Il capogruppo di Tridico Presidente deposita una norma per istituzionalizzare il confronto costante tra istituzioni e società civile, puntando su bilancio partecipativo, dibattito pubblico e premialità per i Comuni virtuosi.
Superare la logica delle consultazioni sporadiche per trasformare la partecipazione dei cittadini in un metodo di governo stabile e ordinario.

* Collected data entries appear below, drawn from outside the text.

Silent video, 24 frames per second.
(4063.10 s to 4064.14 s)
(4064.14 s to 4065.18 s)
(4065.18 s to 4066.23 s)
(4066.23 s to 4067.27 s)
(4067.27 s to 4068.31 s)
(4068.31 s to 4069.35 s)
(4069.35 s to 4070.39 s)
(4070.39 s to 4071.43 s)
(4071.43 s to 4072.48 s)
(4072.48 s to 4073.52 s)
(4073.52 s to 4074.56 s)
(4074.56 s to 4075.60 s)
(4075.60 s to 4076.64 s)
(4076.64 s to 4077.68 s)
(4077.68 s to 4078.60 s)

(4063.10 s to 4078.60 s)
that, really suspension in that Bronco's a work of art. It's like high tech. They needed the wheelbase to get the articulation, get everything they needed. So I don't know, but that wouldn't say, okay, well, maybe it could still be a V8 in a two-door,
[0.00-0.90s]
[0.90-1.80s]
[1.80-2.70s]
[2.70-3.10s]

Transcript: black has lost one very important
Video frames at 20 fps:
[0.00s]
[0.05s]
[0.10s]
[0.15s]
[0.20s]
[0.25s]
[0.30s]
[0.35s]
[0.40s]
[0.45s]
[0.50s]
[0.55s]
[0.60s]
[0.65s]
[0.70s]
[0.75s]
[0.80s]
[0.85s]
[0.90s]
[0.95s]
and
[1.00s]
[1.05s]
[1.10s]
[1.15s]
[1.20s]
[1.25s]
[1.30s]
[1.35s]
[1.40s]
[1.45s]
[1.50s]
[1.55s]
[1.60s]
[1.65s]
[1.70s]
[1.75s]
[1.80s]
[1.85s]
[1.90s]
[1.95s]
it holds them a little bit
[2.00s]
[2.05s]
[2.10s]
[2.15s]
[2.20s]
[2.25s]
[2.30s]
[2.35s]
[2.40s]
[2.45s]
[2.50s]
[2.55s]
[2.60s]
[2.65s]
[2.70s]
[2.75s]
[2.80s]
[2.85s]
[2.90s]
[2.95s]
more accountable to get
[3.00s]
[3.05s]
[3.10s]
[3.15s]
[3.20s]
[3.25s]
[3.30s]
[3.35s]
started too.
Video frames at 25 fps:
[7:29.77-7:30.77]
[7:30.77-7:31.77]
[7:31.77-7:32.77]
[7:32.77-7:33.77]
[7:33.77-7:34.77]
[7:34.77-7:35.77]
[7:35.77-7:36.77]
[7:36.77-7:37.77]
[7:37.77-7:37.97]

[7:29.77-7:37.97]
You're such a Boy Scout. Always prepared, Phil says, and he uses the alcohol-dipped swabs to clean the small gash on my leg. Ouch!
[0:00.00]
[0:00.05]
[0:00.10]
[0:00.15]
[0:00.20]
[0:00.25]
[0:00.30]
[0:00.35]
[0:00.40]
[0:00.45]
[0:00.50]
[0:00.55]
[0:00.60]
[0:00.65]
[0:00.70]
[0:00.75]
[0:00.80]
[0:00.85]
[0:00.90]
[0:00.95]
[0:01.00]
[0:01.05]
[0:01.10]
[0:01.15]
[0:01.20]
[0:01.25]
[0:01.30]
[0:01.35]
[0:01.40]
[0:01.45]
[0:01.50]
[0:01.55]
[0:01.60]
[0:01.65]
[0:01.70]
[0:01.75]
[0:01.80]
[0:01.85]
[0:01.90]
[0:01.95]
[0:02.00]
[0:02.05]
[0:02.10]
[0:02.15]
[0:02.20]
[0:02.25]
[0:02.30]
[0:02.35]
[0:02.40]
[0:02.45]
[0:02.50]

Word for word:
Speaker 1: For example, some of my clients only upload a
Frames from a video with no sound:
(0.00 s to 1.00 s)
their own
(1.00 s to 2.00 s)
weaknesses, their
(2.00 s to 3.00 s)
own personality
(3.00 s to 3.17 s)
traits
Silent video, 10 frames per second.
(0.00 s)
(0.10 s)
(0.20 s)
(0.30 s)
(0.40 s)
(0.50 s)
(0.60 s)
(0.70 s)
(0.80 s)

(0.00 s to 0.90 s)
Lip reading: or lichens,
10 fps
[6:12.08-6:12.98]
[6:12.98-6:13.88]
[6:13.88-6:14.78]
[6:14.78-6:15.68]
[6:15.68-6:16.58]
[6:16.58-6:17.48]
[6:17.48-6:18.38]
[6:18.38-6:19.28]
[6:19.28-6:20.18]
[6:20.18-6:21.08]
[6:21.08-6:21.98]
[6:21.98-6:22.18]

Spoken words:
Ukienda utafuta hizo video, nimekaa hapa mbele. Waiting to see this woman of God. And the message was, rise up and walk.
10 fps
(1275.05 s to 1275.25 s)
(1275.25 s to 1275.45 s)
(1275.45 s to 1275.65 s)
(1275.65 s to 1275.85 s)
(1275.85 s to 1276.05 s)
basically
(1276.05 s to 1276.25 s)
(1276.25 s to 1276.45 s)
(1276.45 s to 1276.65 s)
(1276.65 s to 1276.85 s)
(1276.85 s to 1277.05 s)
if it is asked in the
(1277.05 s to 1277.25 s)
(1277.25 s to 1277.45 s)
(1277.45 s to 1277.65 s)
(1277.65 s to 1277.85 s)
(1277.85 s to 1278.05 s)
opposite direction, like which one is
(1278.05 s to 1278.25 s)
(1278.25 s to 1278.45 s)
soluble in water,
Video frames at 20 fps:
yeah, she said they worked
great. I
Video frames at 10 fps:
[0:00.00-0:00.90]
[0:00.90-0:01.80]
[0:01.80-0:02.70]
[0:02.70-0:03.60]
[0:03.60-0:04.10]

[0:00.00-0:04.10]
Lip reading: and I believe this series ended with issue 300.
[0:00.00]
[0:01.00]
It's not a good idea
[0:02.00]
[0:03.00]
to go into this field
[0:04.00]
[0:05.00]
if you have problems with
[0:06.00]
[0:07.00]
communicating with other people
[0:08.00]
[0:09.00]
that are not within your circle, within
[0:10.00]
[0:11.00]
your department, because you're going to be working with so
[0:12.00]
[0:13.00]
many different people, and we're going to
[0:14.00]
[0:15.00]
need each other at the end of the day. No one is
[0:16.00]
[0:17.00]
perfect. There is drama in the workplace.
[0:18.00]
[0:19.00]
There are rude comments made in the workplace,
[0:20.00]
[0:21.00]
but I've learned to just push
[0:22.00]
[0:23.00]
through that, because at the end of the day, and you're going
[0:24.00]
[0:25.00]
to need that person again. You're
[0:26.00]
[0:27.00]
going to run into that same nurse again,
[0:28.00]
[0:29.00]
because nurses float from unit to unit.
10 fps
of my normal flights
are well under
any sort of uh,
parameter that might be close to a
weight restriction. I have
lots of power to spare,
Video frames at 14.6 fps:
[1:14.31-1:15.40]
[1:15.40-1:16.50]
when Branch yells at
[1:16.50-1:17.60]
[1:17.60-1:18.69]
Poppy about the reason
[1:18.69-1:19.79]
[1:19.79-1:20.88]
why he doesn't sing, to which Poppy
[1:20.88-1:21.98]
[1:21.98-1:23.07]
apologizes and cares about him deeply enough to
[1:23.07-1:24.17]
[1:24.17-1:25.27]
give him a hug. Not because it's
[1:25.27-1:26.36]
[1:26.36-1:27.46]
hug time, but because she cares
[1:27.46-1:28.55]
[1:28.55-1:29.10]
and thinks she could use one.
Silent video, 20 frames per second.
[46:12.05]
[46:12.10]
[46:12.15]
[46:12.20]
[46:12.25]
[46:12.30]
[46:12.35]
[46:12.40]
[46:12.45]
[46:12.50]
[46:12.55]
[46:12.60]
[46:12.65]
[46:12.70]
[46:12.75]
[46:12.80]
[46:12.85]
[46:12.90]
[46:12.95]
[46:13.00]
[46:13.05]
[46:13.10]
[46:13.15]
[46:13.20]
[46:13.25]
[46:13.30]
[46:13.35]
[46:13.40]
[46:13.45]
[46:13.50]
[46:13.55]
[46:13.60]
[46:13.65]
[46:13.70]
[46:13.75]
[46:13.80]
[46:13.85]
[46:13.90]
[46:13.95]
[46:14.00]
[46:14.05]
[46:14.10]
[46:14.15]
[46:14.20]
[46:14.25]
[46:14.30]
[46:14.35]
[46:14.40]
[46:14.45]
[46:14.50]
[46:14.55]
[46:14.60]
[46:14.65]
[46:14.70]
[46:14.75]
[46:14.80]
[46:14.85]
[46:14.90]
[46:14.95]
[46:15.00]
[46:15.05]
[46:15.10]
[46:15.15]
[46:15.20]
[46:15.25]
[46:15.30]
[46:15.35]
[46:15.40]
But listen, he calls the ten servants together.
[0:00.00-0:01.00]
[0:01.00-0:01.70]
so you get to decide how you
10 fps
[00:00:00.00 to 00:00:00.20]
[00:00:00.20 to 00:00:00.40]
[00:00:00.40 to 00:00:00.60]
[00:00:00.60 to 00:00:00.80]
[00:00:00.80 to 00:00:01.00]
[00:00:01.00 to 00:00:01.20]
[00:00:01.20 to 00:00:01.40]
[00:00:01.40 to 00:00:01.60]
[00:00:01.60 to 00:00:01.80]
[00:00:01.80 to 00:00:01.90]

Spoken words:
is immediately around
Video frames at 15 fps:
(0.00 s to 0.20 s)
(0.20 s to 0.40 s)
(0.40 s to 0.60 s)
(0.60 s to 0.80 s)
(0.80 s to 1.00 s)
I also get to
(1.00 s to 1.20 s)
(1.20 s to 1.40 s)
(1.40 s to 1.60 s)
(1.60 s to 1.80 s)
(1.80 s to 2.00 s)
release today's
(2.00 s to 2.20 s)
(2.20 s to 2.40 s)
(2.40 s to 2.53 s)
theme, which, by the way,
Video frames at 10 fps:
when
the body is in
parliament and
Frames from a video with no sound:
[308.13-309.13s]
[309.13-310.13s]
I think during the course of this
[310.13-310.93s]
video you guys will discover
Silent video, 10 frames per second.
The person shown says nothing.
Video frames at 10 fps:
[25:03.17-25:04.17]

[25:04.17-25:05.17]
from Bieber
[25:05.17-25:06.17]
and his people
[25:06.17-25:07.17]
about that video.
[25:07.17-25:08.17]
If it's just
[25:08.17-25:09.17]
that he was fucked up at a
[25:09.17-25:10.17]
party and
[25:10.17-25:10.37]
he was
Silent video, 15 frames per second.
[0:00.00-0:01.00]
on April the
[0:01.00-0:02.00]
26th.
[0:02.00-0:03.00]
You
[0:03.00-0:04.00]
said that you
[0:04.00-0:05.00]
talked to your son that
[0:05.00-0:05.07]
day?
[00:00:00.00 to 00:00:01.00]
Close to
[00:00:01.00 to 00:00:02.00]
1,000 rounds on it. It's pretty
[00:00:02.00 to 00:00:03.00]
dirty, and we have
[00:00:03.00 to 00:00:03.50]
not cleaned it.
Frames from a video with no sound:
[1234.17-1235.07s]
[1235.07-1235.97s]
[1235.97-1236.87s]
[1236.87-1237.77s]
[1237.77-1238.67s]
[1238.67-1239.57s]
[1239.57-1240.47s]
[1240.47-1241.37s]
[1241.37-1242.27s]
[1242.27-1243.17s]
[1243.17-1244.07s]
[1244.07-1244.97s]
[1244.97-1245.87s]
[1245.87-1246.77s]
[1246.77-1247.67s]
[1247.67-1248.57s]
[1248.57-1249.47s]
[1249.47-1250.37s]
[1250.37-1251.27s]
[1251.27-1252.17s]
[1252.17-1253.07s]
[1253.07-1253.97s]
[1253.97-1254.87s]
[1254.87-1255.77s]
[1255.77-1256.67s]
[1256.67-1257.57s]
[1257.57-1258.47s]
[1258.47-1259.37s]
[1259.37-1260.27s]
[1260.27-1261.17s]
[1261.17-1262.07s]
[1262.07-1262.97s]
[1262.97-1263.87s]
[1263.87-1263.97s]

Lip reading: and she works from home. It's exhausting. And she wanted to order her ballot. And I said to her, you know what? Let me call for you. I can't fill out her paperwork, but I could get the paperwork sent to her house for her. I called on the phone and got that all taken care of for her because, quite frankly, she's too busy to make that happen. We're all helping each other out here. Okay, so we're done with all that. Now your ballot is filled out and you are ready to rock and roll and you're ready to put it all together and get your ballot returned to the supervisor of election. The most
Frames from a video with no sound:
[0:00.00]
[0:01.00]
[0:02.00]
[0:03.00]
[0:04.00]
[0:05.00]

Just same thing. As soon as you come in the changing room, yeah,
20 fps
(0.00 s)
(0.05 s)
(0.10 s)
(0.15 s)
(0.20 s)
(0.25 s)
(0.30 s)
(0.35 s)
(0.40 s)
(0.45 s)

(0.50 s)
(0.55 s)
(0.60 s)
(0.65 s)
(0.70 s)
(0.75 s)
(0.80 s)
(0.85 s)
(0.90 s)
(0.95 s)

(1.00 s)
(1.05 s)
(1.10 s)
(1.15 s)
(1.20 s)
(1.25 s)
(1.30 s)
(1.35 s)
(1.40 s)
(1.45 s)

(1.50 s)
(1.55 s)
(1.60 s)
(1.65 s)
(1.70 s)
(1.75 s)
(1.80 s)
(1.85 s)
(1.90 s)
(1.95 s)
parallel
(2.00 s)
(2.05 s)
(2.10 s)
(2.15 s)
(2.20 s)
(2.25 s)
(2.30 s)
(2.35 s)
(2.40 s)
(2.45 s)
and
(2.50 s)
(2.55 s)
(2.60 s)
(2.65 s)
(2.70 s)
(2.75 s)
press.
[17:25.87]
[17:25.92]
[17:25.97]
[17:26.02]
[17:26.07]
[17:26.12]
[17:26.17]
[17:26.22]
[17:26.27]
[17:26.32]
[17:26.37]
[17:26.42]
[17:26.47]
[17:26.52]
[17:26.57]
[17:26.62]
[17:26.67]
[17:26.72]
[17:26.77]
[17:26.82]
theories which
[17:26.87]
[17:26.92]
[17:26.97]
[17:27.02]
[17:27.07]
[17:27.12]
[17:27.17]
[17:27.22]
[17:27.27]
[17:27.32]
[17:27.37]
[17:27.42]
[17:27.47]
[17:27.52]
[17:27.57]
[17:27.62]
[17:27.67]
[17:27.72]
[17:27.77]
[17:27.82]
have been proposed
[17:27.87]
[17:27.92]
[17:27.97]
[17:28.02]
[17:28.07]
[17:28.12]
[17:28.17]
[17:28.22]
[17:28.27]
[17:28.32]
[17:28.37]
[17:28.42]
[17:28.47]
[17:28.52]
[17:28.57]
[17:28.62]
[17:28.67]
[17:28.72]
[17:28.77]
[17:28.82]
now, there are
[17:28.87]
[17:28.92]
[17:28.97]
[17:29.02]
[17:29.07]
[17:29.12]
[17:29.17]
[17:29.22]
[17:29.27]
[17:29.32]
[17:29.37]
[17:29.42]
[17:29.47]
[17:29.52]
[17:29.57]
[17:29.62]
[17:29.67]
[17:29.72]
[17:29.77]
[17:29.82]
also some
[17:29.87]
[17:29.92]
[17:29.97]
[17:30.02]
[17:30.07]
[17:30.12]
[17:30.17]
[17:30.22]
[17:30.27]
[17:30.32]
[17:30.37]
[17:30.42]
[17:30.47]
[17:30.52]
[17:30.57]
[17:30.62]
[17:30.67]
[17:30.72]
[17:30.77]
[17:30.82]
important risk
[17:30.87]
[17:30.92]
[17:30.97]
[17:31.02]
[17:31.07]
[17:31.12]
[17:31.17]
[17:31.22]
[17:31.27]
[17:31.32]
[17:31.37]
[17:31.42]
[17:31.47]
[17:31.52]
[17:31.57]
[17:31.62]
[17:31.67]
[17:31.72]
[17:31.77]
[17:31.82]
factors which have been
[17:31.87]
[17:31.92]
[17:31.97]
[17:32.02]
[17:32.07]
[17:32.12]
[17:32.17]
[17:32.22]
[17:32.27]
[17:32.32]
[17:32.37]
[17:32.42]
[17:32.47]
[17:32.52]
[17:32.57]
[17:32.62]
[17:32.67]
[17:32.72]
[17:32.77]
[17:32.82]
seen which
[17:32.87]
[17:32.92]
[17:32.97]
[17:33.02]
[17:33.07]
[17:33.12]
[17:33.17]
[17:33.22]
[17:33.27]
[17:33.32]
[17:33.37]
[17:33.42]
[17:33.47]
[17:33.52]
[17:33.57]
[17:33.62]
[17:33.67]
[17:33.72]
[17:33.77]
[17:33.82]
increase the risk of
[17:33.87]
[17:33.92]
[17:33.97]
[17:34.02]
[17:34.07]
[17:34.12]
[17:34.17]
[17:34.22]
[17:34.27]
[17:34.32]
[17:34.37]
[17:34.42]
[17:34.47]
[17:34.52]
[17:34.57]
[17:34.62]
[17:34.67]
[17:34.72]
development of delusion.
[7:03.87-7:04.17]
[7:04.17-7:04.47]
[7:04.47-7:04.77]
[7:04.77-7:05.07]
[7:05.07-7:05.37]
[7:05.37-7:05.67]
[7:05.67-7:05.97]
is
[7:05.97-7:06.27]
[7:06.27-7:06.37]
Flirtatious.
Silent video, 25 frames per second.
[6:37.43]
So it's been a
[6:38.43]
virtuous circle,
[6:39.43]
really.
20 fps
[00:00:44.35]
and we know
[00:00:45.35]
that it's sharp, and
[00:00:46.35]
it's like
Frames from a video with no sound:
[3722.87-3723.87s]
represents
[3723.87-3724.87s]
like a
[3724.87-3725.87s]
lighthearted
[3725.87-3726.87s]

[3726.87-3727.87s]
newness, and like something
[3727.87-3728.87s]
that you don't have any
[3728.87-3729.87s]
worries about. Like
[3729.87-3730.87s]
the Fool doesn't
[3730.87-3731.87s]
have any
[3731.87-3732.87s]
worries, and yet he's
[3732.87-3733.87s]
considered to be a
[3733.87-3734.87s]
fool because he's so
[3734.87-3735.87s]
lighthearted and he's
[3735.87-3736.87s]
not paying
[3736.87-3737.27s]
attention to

È questo l’asse portante della proposta di legge depositata dal capogruppo di Tridico Presidente in Consiglio regionale, Enzo Bruno, intitolata “Norme per la promozione della partecipazione dei cittadini alle politiche pubbliche in Calabria”. L’iniziativa legislativa muove dal presupposto che la qualità dell’azione amministrativa tragga linfa vitale dal coinvolgimento diretto di comunità, associazioni, enti locali, università e organizzazioni sociali nel processo decisionale.
La parola al proponente
L’obiettivo di Bruno è colmare il solco tra il palazzo e il territorio, garantendo che il confronto non sia subordinato a decisioni già prese. “La partecipazione non può essere considerata un adempimento formale o un rito da celebrare quando le decisioni sono già state assunte – afferma Bruno –. Deve diventare uno strumento permanente di democrazia, capace di rafforzare la fiducia nelle istituzioni, migliorare la qualità delle politiche pubbliche e ridurre quella distanza che troppo spesso separa i cittadini dai luoghi in cui si decide”. La proposta rivolge un’attenzione particolare alle aree interne, ai piccoli comuni e alle zone montane, territori maggiormente esposti al rischio di spopolamento e marginalizzazione democratica.